■ WHAT YOU WILL DO
Across the listing below, work out how many lines include the word "speaker". Give the number alone.

■ INPUT RECORDS
########################################

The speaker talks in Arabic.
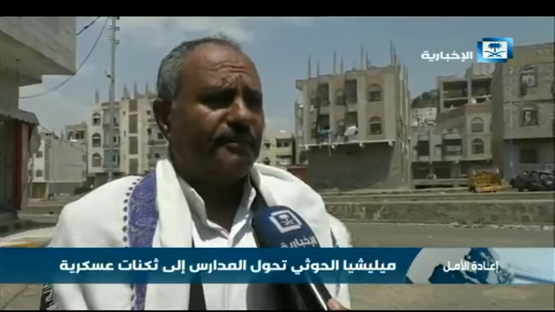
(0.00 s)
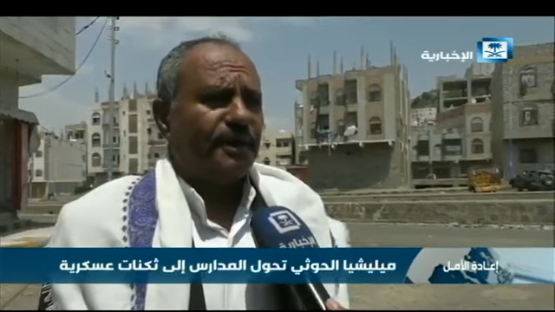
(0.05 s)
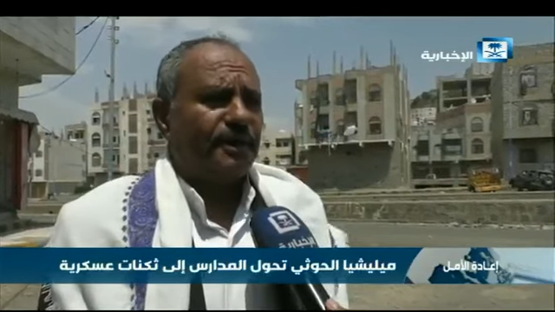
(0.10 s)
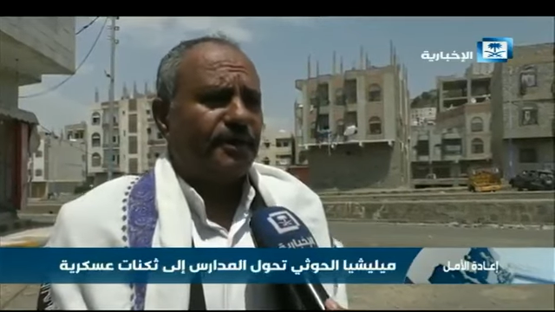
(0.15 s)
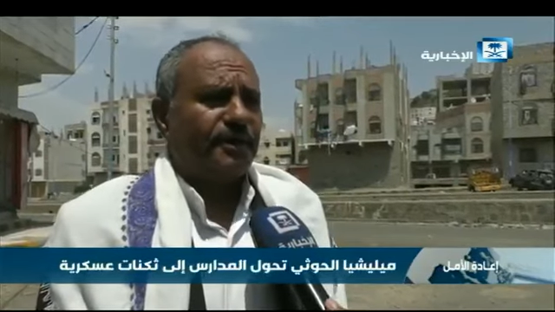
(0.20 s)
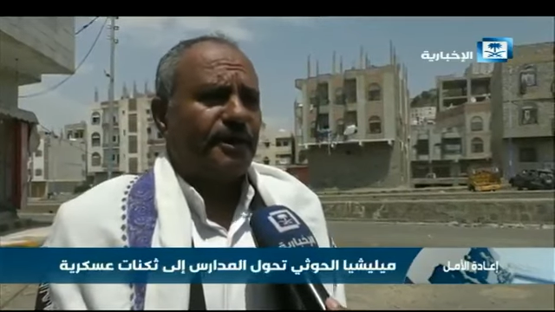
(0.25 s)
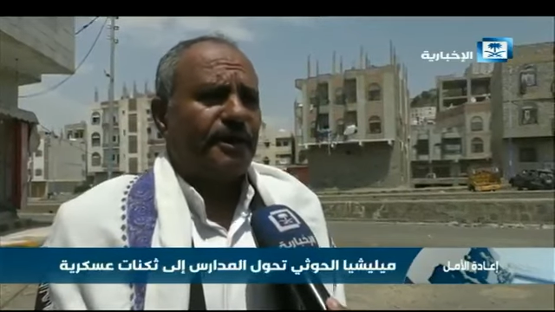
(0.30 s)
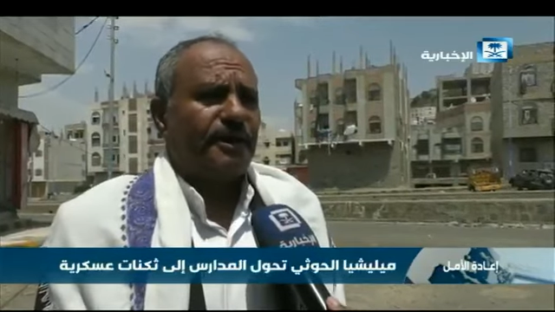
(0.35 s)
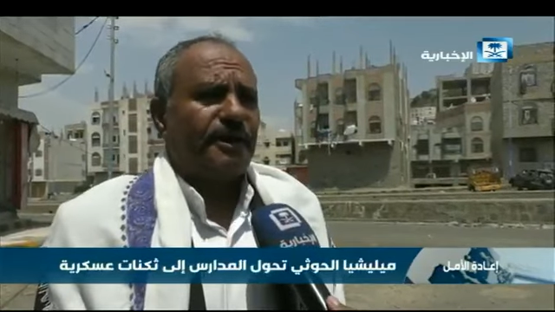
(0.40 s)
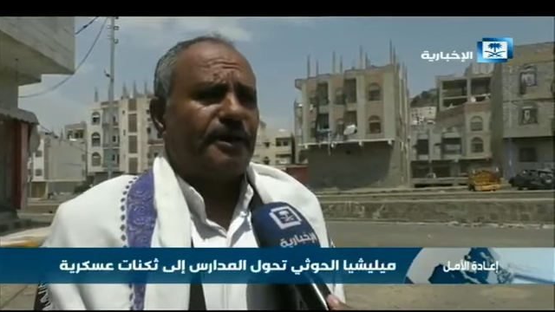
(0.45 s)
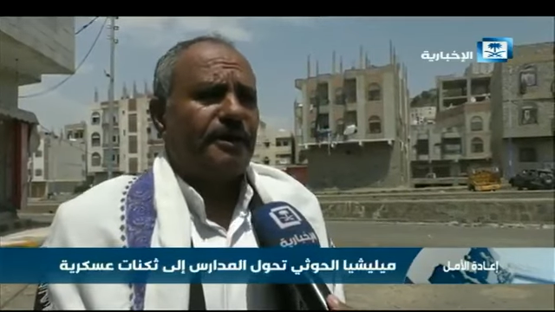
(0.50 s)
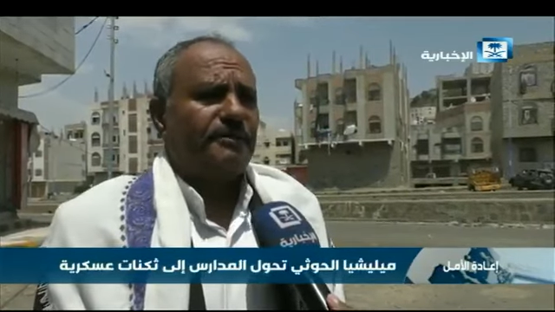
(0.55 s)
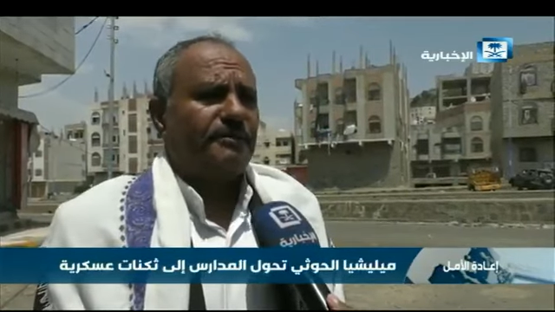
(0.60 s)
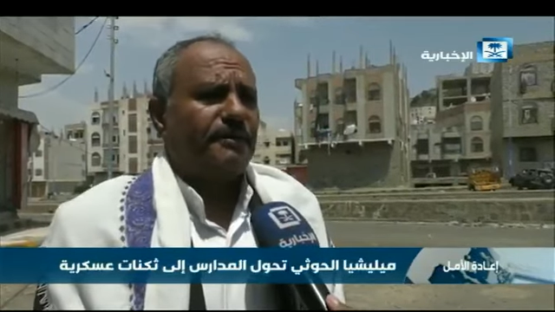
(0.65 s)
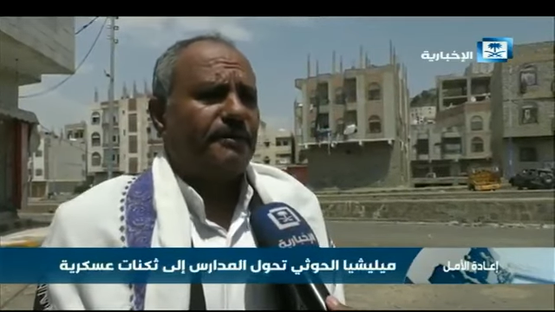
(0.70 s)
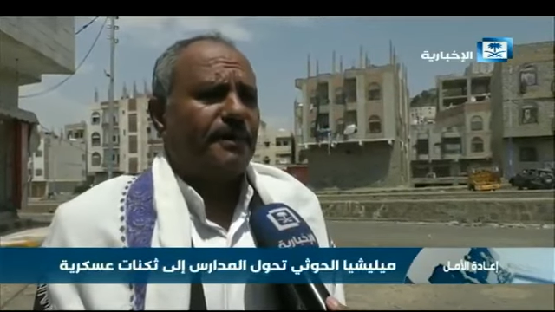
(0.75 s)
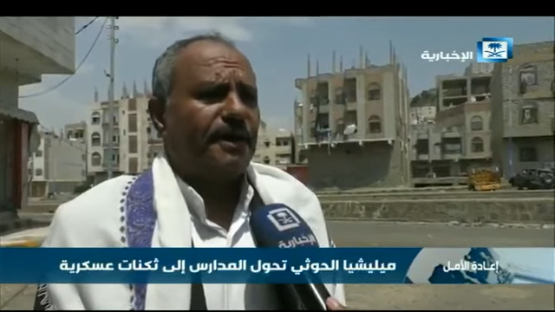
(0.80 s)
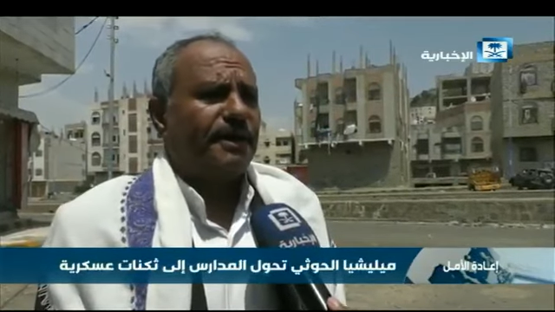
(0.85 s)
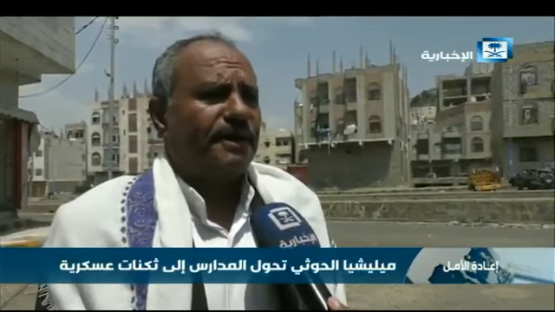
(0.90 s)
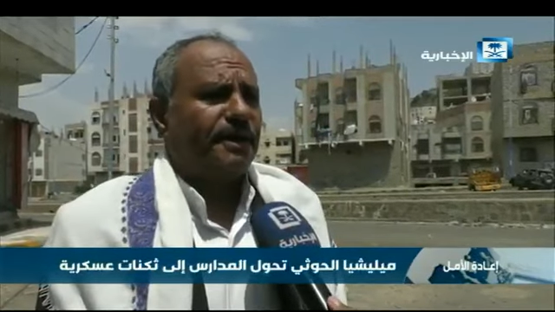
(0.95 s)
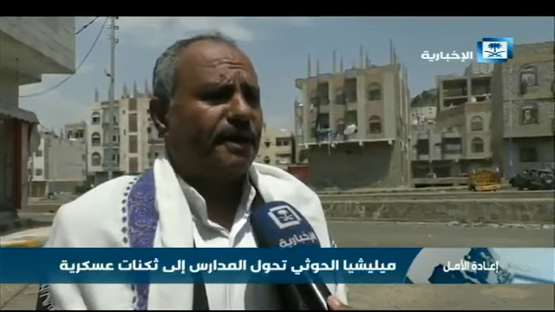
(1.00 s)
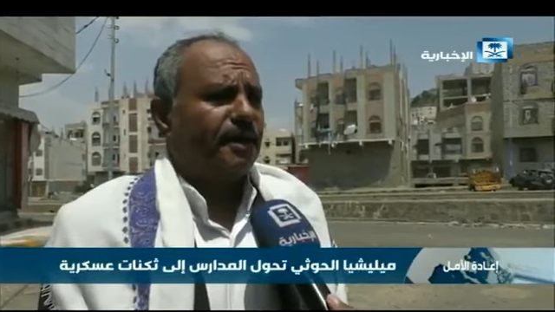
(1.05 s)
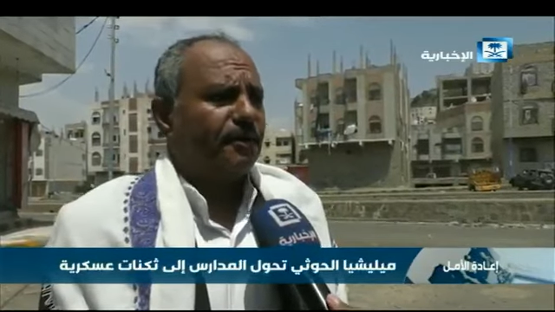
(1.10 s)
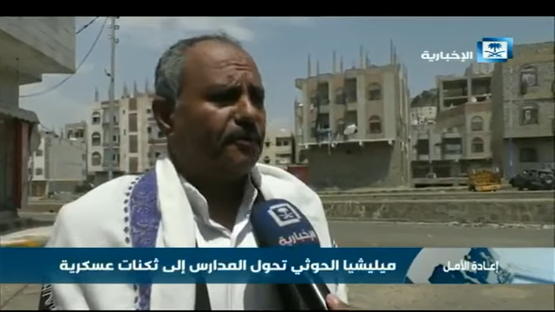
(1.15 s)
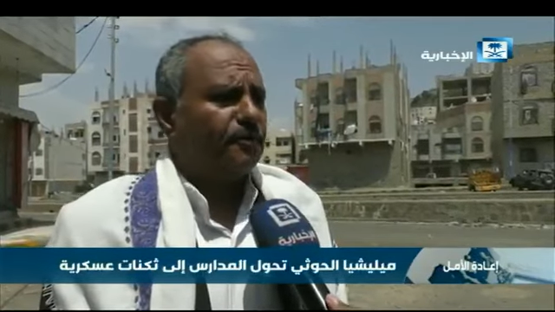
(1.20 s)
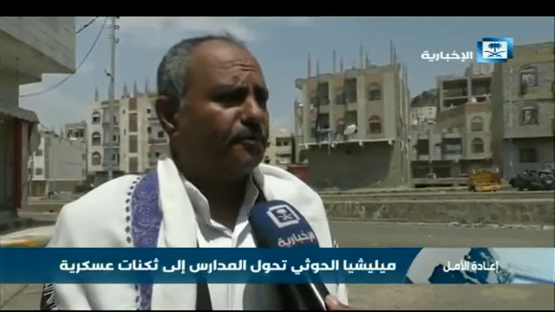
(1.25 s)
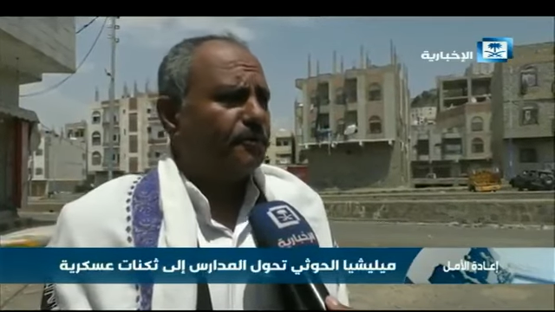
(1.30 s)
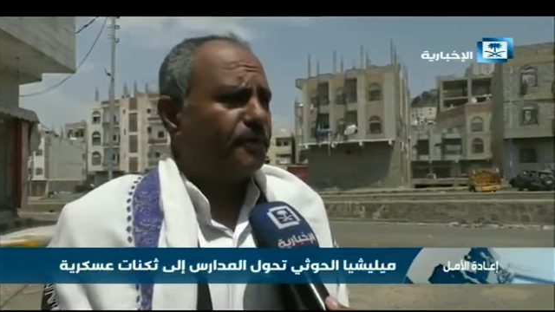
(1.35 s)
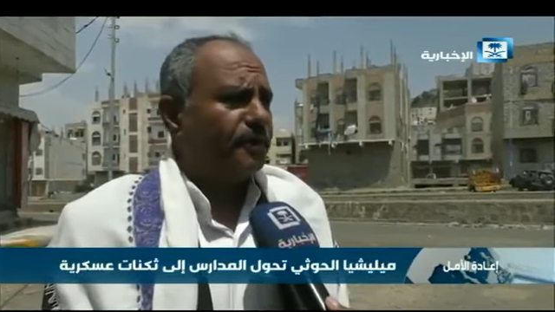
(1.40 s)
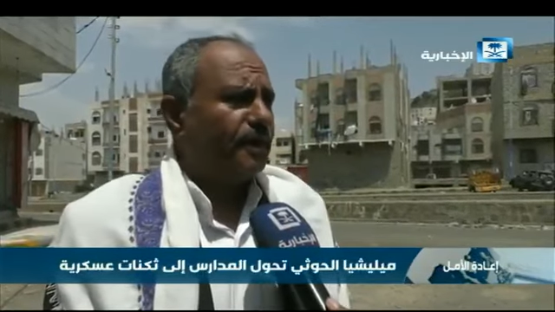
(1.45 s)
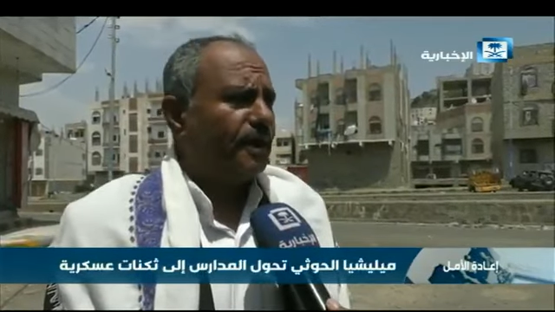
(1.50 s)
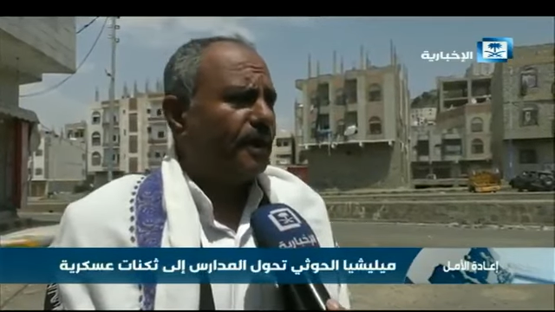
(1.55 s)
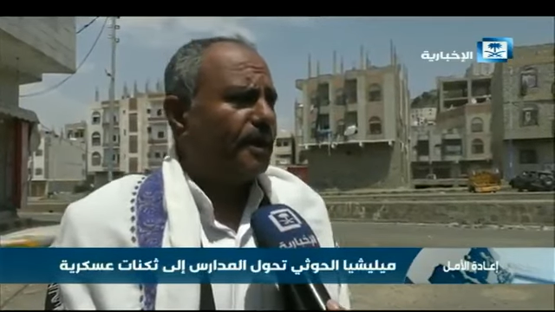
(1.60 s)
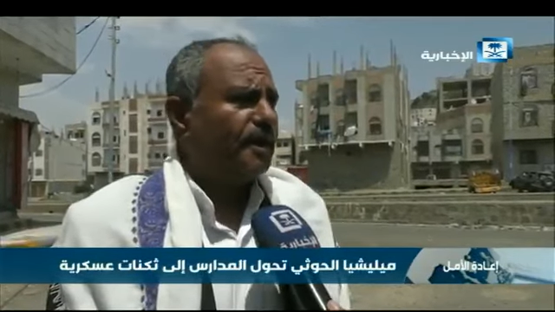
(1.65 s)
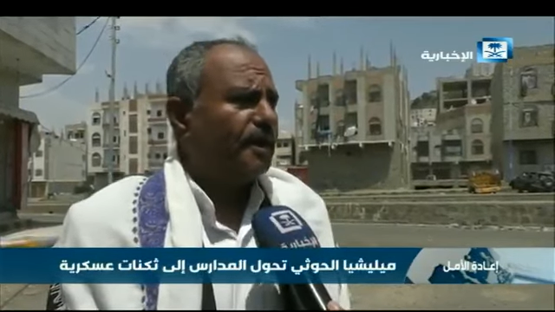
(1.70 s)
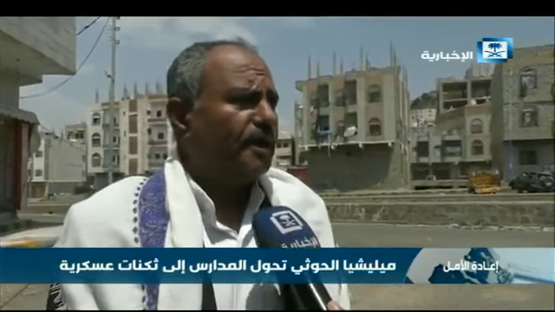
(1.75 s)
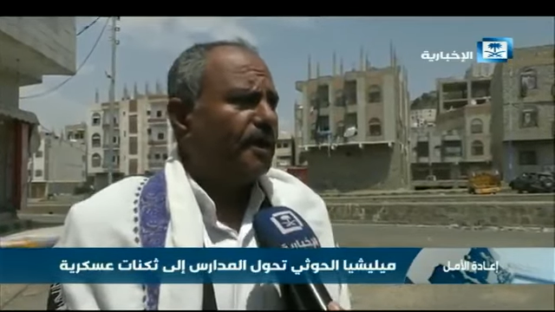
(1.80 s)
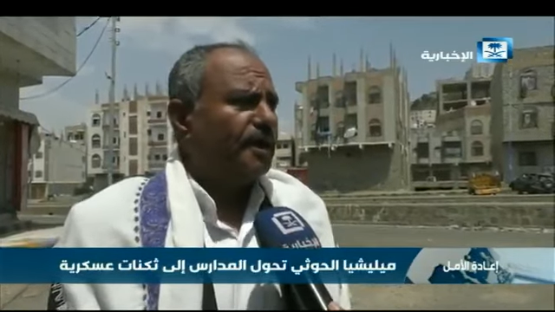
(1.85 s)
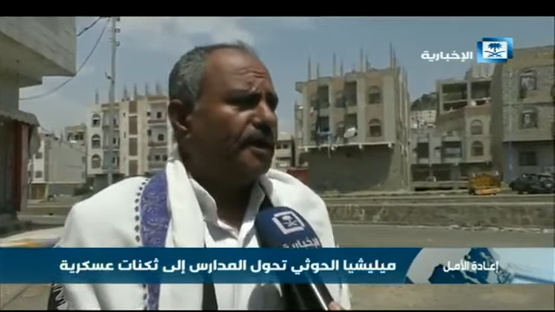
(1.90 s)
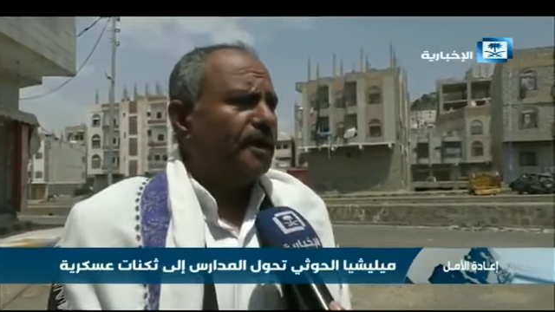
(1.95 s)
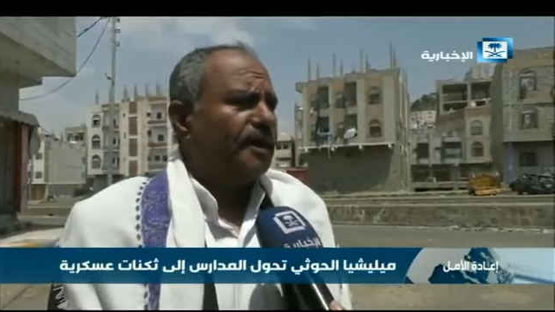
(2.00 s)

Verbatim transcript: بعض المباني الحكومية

########################################

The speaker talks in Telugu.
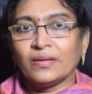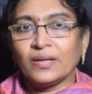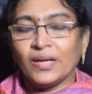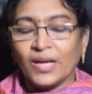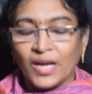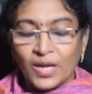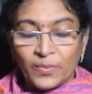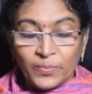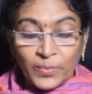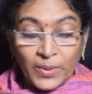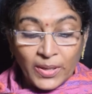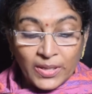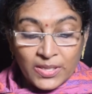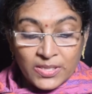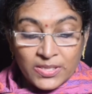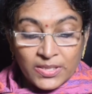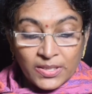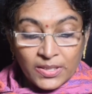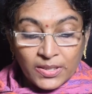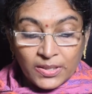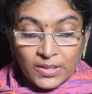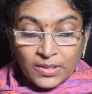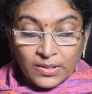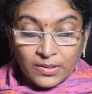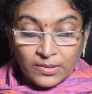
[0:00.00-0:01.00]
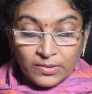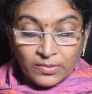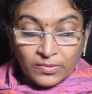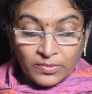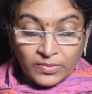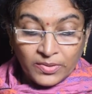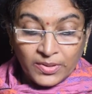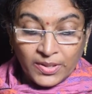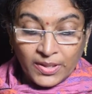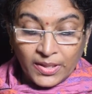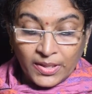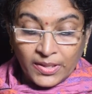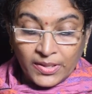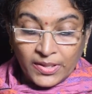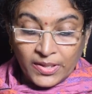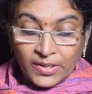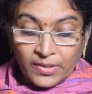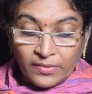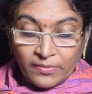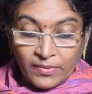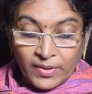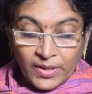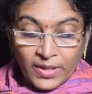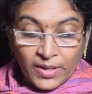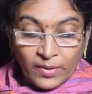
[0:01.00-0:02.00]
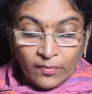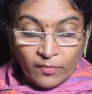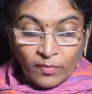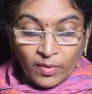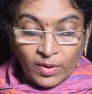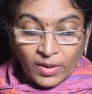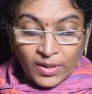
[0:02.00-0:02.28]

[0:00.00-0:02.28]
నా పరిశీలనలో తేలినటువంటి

########################################

■ SOLUTION TO THIS PROBLEM
2